■ **Goal of the exercise**: Word for word, transcribe the lines below and drop the pictures.

[Records drawn from a dataset]

↓↓↓

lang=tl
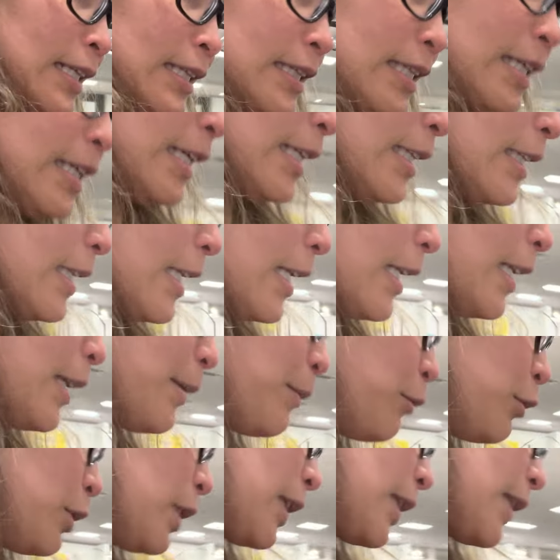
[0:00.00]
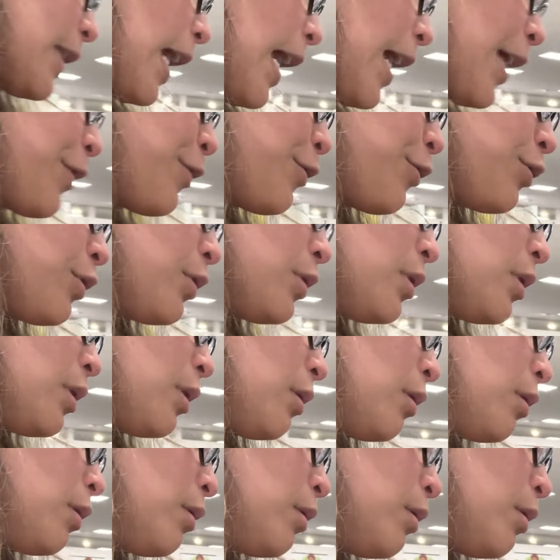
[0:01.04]
tingin-tingin muna tayo.
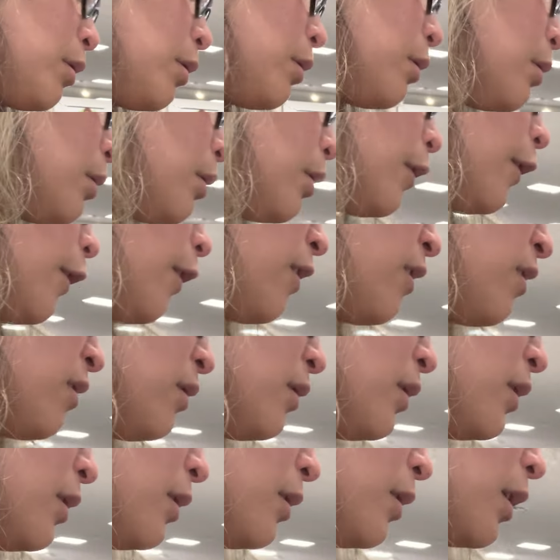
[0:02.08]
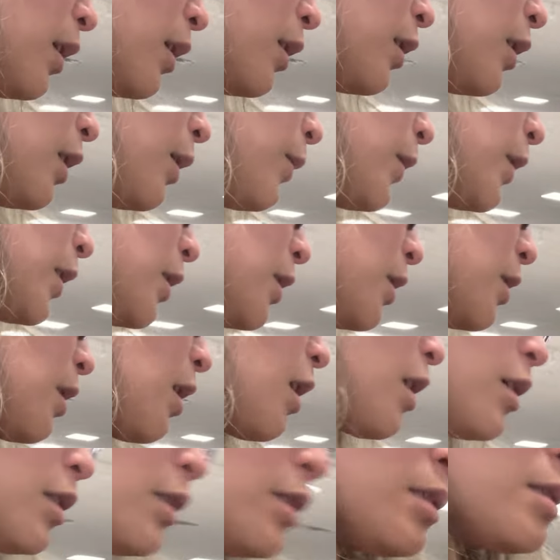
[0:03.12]
Oh, laki naman ng
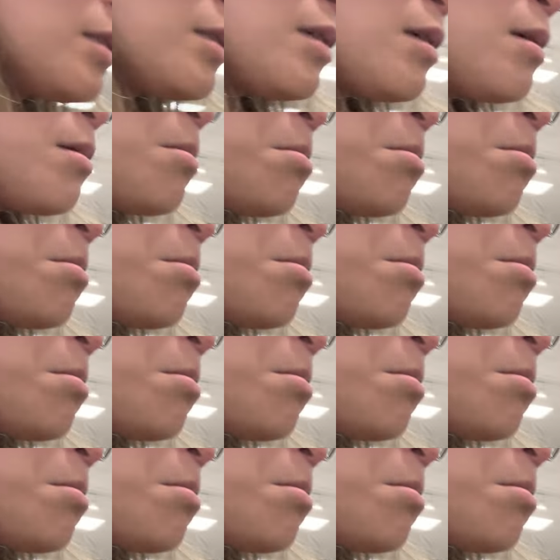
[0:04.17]
size.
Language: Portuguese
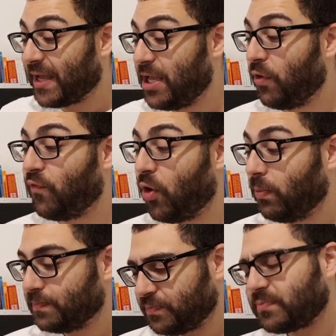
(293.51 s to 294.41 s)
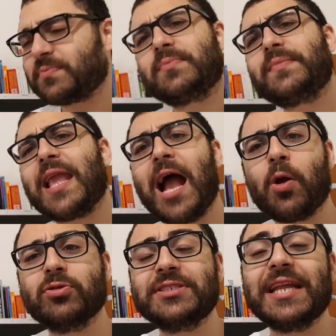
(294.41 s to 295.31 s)
E eu vou
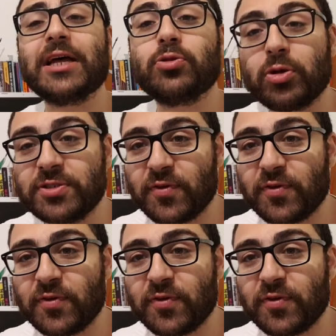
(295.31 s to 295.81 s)
aconselhar todos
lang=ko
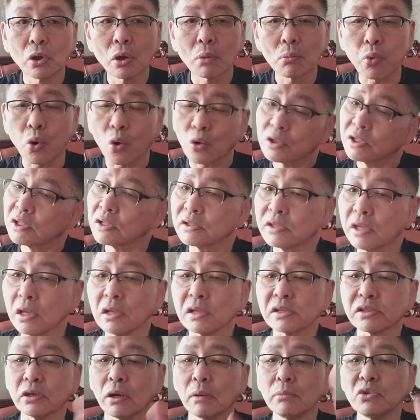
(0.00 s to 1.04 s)
복싱
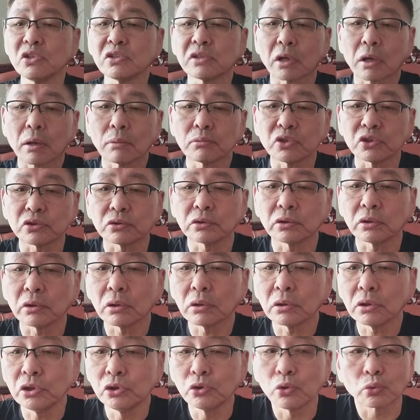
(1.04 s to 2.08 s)
센스 없는 사람들은
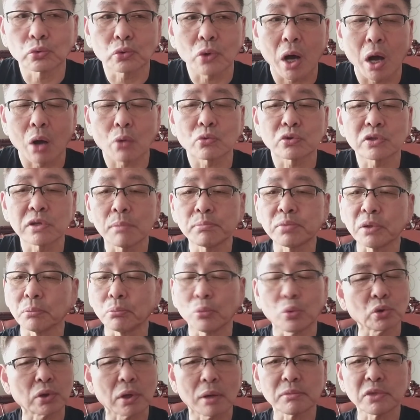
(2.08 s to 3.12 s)
이 정도 한국 챔피언
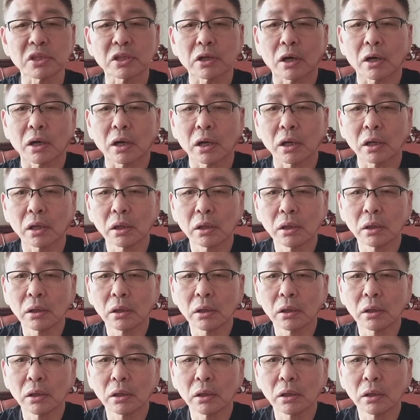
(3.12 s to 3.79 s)
못합니다.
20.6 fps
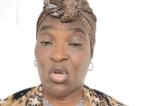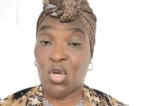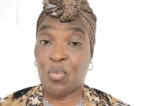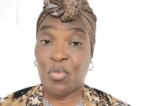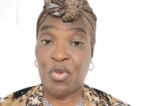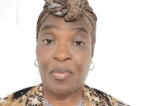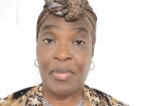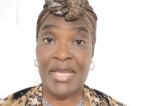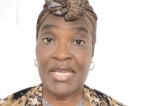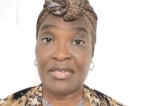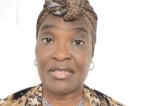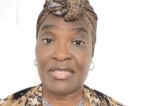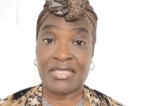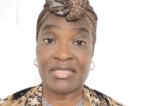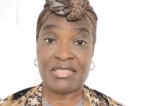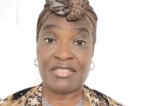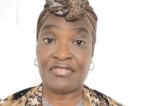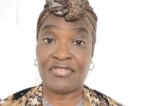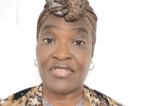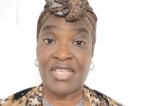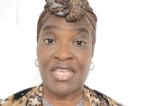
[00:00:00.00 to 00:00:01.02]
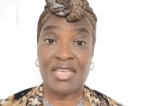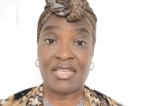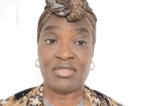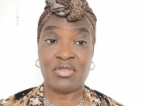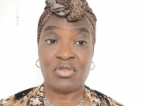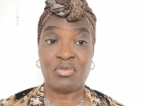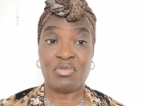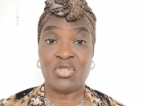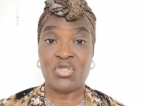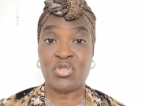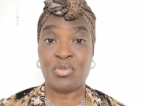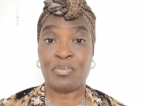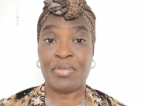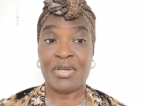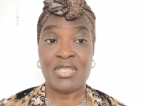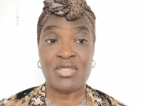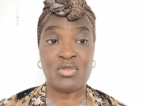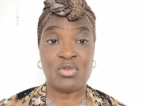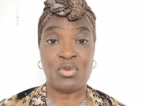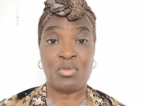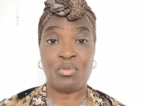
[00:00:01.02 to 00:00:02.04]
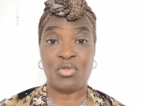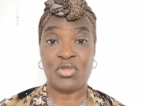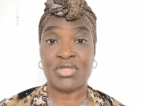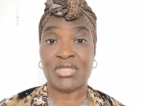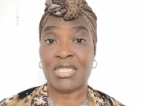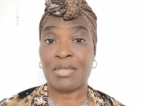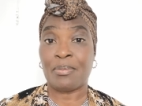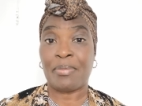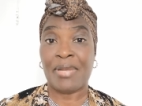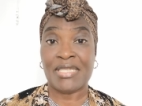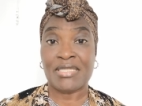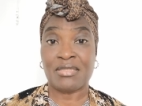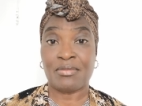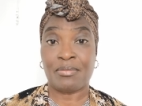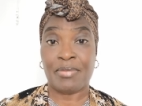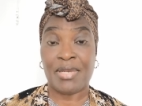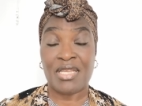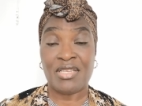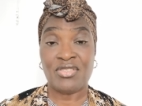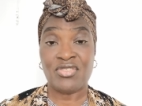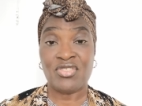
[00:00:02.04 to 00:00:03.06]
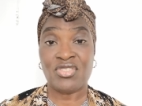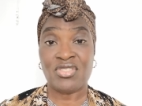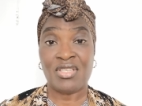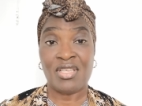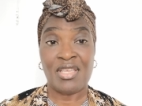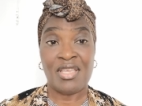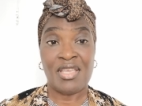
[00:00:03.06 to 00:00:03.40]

On peut pas en être fier. Donc moi, je pense que montrer patte blanche,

↑↑↑

■ **Answer section**:
lang=tl
[0:00.00]
[0:01.04]
tingin-tingin muna tayo.
[0:02.08]
[0:03.12]
Oh, laki naman ng
[0:04.17]
size.
Language: Portuguese
(293.51 s to 294.41 s)
(294.41 s to 295.31 s)
E eu vou
(295.31 s to 295.81 s)
aconselhar todos
lang=ko
(0.00 s to 1.04 s)
복싱
(1.04 s to 2.08 s)
센스 없는 사람들은
(2.08 s to 3.12 s)
이 정도 한국 챔피언
(3.12 s to 3.79 s)
못합니다.
20.6 fps
[00:00:00.00 to 00:00:01.02]
[00:00:01.02 to 00:00:02.04]
[00:00:02.04 to 00:00:03.06]
[00:00:03.06 to 00:00:03.40]

On peut pas en être fier. Donc moi, je pense que montrer patte blanche,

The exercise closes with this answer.